Une mobilisation sans précédent dans le monde judiciaire
Pour la première fois, les différentes composantes de la chaîne pénale — avocats, magistrats et fonctionnaires — se sont retrouvées côte à côte pour porter une même revendication. Selon France 24, cette mobilisation reflète l'exaspération croissante face à la dégradation des conditions de travail et à l'insuffisance des ressources allouées au système judiciaire. Les manifestations se sont tenues devant les palais de justice de plusieurs grandes villes, dont Paris, Lyon et Marseille, avant de converger symboliquement vers le ministère de la Justice.
Les organisateurs de ce mouvement ont insisté sur le caractère exceptionnel de cette alliance, rarement observée dans un milieu professionnel souvent divisé sur les questions budgétaires ou les réformes structurelles. « Nous parlons d'une seule voix car les dysfonctionnements sont trop graves pour être ignorés plus longtemps », a souligné un porte-parole des magistrats, cité par France 24.
Le meurtre de Lyhanna, un élément déclencheur
Le drame de Lyhanna, une enfant de 11 ans tuée en juin 2026 dans des circonstances particulièrement violentes, a servi de catalyseur à cette mobilisation.
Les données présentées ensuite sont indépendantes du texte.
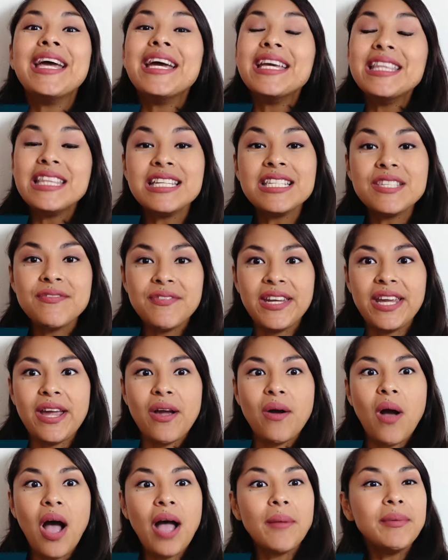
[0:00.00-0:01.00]
In this
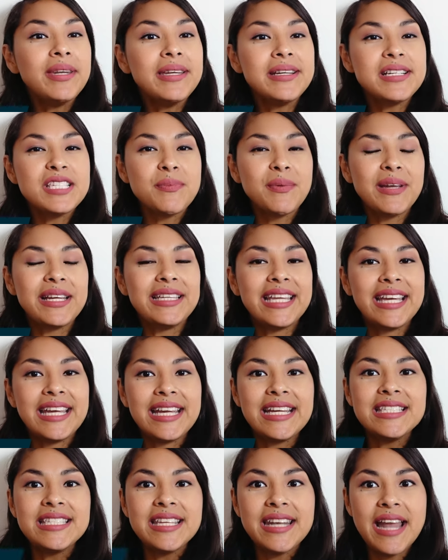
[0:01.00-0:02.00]
video, I'm going to explain the
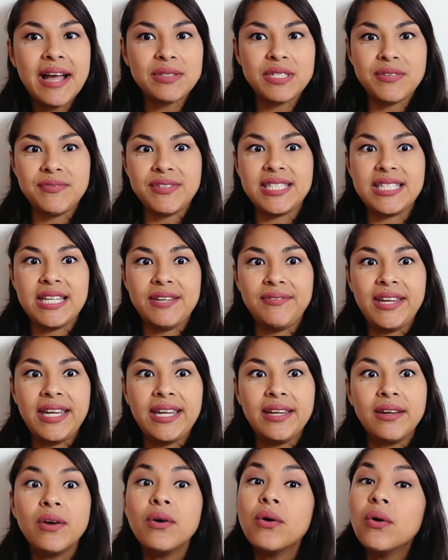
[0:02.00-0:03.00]
ins and outs of a
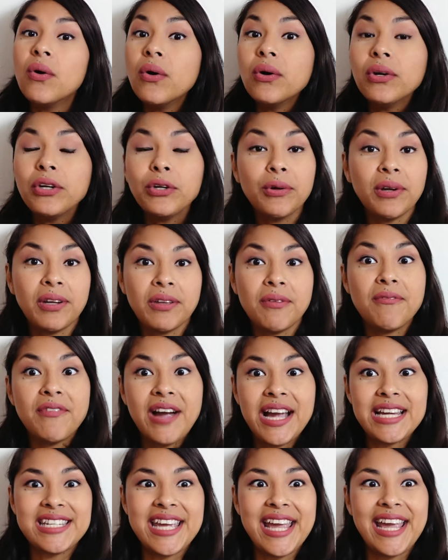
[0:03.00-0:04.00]
CV or curriculum
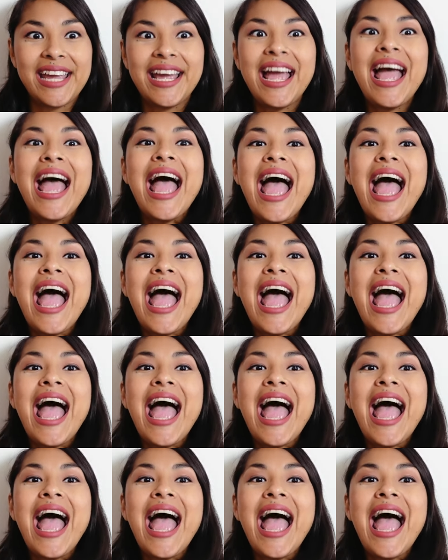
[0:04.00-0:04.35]
vitae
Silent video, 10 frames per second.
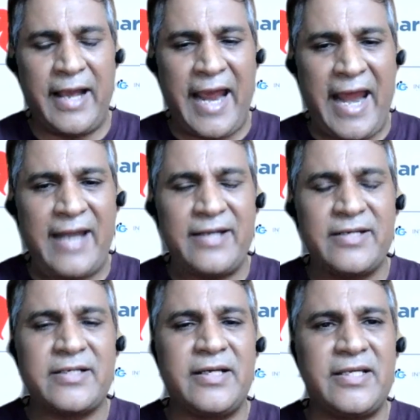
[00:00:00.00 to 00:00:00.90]
and
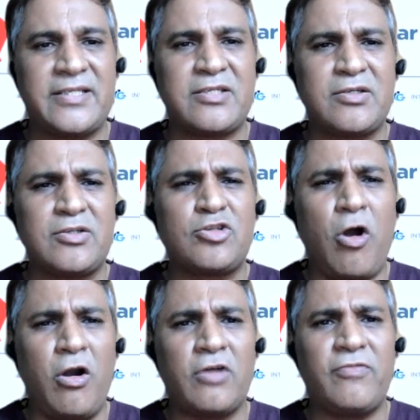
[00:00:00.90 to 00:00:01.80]
is
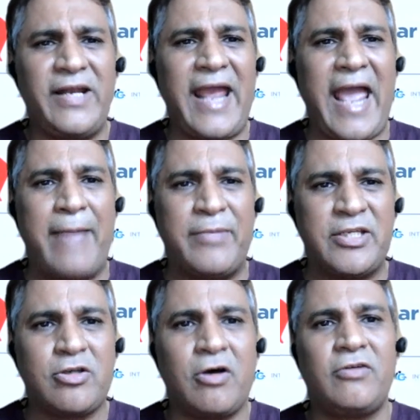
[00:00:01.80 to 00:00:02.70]
sort of an
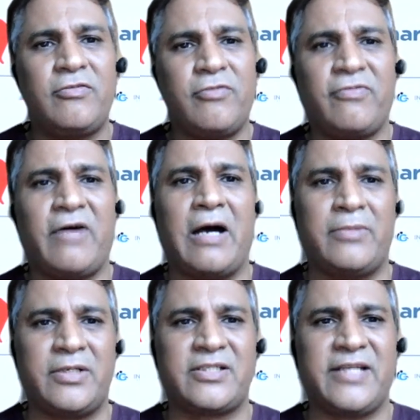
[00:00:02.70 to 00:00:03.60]
Amazon for
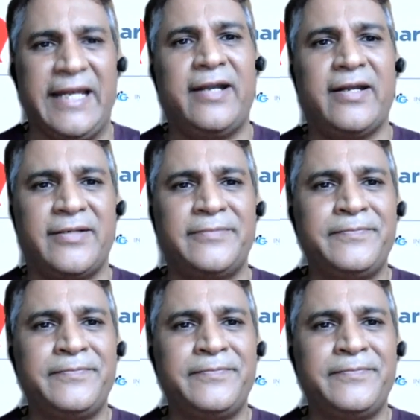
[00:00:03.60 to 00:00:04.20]
farmers in India,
Gérald Darmanin, garde des Sceaux, s'est exprimé publiquement à plusieurs reprises pour critiquer le travail des magistrats dans cette affaire, évoquant notamment des « failles » dans le suivi du suspect. Ces déclarations ont été perçues comme une attaque directe par une grande partie du corps judiciaire.
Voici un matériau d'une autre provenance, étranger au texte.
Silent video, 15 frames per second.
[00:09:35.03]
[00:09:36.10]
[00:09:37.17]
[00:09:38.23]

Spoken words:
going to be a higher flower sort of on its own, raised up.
« On nous a jetés en pâture après ce drame », a dénoncé un collectif de magistrats dans un communiqué diffusé lundi. Selon France 24, cette phrase résume l'indignation suscitée par les propos du ministre, accusé de sacrifier les professionnels du droit sur l'autel de la communication politique. Les avocats, souvent en première ligne pour défendre les victimes, ont également réagi avec véhémence, estimant que le gouvernement cherchait un bouc émissaire pour détourner l'attention des vrais problèmes.
« Le garde des Sceaux instrumentalise les drames humains pour servir une rhétorique facile. Nous refusons d'être les fusibles d'un système qui manque cruellement de moyens. »
— Collectif des magistrats en colère, cité par France 24
Le manque de moyens, une plaie ouverte depuis des années
Si le meurtre de Lyhanna a servi de déclencheur, la colère des professionnels de la justice repose sur des problèmes structurels bien plus anciens. Selon les chiffres communiqués par les syndicats représentatifs, le budget alloué à la justice en 2026 n'a progressé que de 2 % par rapport à 2025, alors que l'inflation atteint près de 5 %. Résultat : des tribunaux engorgés, des délais de jugement qui s'allongent et une détérioration des conditions de travail pour les magistrats et les greffiers.
Les associations de victimes, souvent en première ligne pour constater ces dysfonctionnements, ont apporté leur soutien aux manifestants. « Quand un tribunal est saturé, ce sont les justiciables qui trinquent. Et parfois, comme dans le cas de Lyhanna, les conséquences sont dramatiques », a rappelé une porte-parole de l'association « Justice pour tous », contactée par France 24. Les fonctionnaires du ministère, quant à eux, ont pointé du doigt l'absence de recrutements suffisants, notamment dans les services chargés de l'application des peines ou de la protection judiciaire de la jeunesse.
La situation reste donc en suspens, mais une chose est sûre : l'unité affichée lundi par les acteurs de la chaîne pénale pourrait bien marquer un tournant dans les relations entre le gouvernement et la justice. Pour l'instant, les professionnels du droit refusent de baisser les bras, malgré les tensions persistantes.
Les magistrats et avocats estiment que le garde des Sceaux a instrumentalisé le drame pour critiquer leur travail, les accusant implicitement de failles dans l'affaire. Selon eux, ces déclarations équivalent à « jeter en pâture » les professionnels du droit, sans tenir compte des contraintes structurelles (manque de moyens, surcharge des tribunaux) qui rendent leur travail plus difficile. Cette critique est d'autant plus mal perçue que les syndicats judiciaires rappellent que le budget de la justice reste insuffisant depuis des années.